Wednesday, August 27, 2008

Don't Generalise Me

I'm sure we'd all like to think that we are different, and have a respect that no- one else has. This may be true if you look at the notion of uniqueness, and individuality. Rationality may argue that these notions are simply ideas, and thus, don't really exist. They exist, rather, as concepts in one's mind, which attempt to explain why people are different from one another, whilst maintaining a commonality.

If you know me, then you know how kooky and eccentric i can be. I have my "moments", as i like to put them. Times when i am silly, weird, and often appear stupid. Another thing that makes me who i am, is the fact that i am an easy target for jokes and pranks. Maybe it's because people know i will not bite back, or that i will embarrass myself by doing so, that i am such a target. So it's established; I am different. I have certain qualities, and characteristics that may not be unique to me, but that my experiance of life has adapted to suite my "being".

So if i am different, then why can't i escape the generalisations that i constantly have to combat against, for the love of someone who i hold in high esteem. Granted, i haven't been perfect in my treatment of this person. Although, i have never sworn, hit, or raised my hand to hit this person, like another that i know. B's treatment of M has been as far away from respect as you could get,(you wouldn't even treat a stray animal they way M has been treated by B).

The disrespect reaches so far, that M now expects the same treatment from E and myself. The fact that M is now waiting for this bad treatment is understandable. The only problem i have is exactly what i've said above. B has treated M with disrespect for a long time now. I haven't. All of a sudden, however, i have been generalised. It is now a possibility to M, that i will treat them the same way. This hurts.

As i said: my treatment has been the best, we've had our moments too. However, i have not done what B has, and, whilst i don't know what the future holds; For now, i don't see myself treating this person with such disrespect. First of all, seeing as M is a person, and no person deserves to be treated the way B has treated them. Secondly, i wouldn't live with myself if i disrespected M. (I know this last sentence may seem repetitive, but it's only because i will not divulge the identity of M or B. Although, i don't believe it is difficult to decipher the code, and figure who is who).

So i guess the only question left is: What do i plan to do? The answer is simple; Nothing. I can only emphasise how i feel again and again. I won't stop, it may seem pointless, but i will persist in this case. It could, therefore, be fair to say that all i've been doing is whinging. Fair enough. It could also be said that i have to stop caring so much. The less i care, the less power someone has to hurt me. Touche to that as well. My only argument is: How do you stop caring, when it's someone you love, and in my case, someone who i hope to maintain this love for.?

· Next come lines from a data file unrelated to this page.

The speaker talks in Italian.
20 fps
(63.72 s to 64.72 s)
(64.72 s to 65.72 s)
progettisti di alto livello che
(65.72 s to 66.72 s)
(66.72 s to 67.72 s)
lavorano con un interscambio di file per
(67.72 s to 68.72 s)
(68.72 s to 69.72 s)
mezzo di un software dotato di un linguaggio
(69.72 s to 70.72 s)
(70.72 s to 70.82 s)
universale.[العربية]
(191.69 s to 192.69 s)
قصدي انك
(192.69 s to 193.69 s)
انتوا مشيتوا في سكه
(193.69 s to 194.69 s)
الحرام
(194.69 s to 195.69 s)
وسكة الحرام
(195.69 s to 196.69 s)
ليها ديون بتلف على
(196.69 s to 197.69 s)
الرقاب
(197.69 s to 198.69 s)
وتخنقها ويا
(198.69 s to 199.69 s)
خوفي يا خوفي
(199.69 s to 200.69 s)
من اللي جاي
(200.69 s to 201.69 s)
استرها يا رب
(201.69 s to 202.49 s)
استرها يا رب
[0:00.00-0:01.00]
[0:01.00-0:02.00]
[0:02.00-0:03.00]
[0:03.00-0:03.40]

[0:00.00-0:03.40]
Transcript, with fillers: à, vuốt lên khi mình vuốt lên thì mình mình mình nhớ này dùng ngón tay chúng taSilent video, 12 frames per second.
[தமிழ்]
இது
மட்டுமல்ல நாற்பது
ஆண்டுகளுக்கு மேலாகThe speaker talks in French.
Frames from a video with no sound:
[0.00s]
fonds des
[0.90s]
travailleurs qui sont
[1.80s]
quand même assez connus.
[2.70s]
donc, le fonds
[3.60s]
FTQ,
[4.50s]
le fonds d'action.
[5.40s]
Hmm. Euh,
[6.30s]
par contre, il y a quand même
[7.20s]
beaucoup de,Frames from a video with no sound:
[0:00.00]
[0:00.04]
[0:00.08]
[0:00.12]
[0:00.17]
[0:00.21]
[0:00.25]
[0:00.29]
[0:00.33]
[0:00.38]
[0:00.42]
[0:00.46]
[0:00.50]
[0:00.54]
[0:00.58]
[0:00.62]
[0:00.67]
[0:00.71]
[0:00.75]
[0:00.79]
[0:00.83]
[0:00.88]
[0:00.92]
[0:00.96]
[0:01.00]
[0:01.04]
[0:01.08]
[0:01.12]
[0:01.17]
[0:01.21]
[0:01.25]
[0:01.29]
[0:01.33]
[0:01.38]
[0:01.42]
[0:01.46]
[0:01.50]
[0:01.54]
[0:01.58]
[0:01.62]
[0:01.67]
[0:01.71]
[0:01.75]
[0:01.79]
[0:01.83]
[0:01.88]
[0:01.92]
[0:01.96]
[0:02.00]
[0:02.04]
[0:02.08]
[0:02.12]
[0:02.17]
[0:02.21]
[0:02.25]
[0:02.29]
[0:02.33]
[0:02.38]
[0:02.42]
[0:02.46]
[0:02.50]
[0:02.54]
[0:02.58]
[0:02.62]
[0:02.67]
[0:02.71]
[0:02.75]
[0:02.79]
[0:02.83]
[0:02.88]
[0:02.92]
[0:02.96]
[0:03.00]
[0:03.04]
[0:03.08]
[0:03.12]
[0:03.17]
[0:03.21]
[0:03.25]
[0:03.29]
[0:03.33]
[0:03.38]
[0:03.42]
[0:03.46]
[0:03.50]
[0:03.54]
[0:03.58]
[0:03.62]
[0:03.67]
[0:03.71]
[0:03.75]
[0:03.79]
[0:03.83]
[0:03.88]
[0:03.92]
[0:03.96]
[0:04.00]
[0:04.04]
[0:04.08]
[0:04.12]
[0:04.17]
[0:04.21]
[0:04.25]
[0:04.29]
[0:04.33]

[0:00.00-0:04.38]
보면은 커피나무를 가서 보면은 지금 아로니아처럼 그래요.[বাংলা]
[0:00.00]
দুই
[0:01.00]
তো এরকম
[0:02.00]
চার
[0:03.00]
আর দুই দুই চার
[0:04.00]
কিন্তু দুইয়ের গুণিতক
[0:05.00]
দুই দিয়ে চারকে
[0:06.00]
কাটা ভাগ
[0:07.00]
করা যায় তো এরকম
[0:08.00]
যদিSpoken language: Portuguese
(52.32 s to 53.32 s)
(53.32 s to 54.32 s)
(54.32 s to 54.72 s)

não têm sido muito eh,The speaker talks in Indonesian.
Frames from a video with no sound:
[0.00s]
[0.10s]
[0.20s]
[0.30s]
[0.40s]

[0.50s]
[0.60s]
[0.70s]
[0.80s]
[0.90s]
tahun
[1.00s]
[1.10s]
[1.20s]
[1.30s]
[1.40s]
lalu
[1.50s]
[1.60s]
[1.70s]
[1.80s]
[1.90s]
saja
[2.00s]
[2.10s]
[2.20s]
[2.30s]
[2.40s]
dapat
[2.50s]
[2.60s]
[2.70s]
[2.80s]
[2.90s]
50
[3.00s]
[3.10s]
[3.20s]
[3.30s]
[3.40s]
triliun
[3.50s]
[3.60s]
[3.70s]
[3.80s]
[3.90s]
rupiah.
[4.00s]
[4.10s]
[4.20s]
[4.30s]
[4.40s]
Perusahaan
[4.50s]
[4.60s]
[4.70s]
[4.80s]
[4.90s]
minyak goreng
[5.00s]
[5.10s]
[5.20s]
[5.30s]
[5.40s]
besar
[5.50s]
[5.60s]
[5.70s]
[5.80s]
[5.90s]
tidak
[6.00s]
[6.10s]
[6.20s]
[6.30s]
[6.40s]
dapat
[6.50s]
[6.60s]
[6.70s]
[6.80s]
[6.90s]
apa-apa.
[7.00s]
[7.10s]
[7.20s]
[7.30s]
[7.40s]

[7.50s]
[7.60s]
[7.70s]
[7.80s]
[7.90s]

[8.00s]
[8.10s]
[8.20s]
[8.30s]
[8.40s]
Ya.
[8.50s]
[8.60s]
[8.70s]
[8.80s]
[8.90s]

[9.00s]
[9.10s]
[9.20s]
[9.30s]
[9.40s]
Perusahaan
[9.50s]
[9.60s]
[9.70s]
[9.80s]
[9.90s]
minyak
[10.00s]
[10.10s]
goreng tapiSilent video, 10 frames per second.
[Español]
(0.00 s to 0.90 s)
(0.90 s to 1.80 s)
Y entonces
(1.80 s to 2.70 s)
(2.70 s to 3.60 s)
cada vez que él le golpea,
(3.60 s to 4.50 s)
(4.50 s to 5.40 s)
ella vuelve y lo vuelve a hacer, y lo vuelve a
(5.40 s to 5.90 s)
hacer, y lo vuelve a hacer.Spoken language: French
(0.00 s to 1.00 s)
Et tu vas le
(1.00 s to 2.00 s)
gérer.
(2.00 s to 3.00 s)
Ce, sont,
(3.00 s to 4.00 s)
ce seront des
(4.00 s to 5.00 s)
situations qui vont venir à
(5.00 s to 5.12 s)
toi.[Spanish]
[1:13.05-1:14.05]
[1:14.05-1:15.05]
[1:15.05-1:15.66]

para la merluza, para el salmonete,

Not many people do get away with generalising me. It is a pet hate of mine. For some reason, this person is the only one who can, so far, get away with it. It's what i find maddening. It's almost as if this person does it on purpose to see how far they can go; It's almost like provocation. Like i said: I don't know what will happen in the future. For now, i will persist. I am only a human, not a saint, so i don't know how long i can really last. I only hope that one day, soon, this person will see me for who i am. Despite the fact that this person should know me as well as anyone else.